BEGIN Records for the task
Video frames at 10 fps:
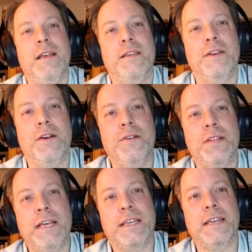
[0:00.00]

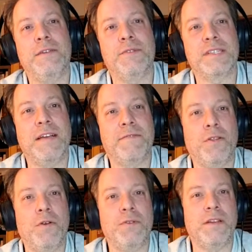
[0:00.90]
like, and he was left
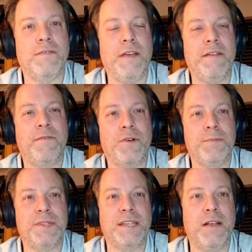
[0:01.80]
alone to fend for
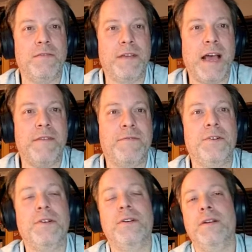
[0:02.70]
himself
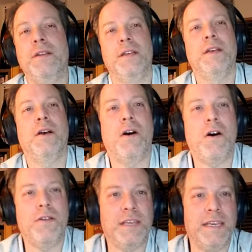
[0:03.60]
after
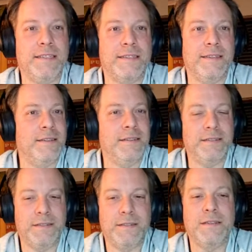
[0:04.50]
all this, and
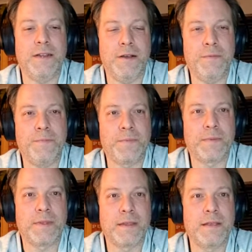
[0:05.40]
you know,
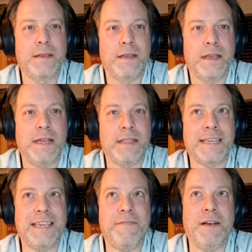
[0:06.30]
and
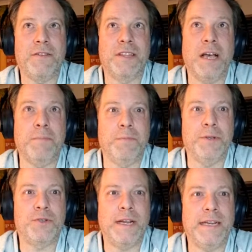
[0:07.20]
like he felt double
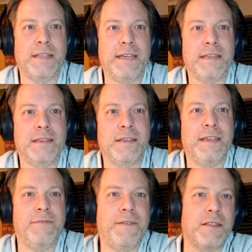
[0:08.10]
betrayed. Like
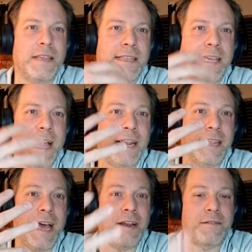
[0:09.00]
he felt like they had a
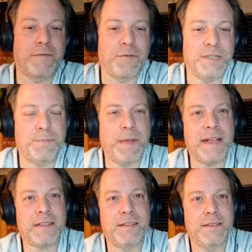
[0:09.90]
lack of
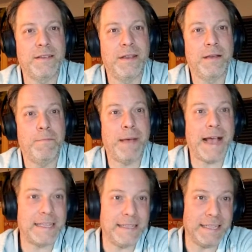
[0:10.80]
respect
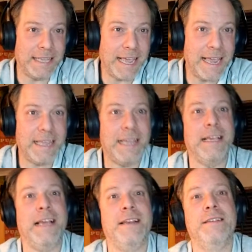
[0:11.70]
back in the day, and
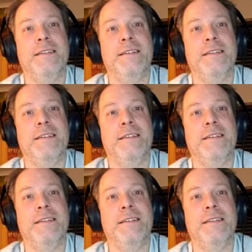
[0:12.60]
then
END Records for the task
- _Exercise brief_
Reproduce the material above verbatim; omit every picture.

- _Problem solution_
Video frames at 10 fps:
[0:00.00]

[0:00.90]
like, and he was left
[0:01.80]
alone to fend for
[0:02.70]
himself
[0:03.60]
after
[0:04.50]
all this, and
[0:05.40]
you know,
[0:06.30]
and
[0:07.20]
like he felt double
[0:08.10]
betrayed. Like
[0:09.00]
he felt like they had a
[0:09.90]
lack of
[0:10.80]
respect
[0:11.70]
back in the day, and
[0:12.60]
then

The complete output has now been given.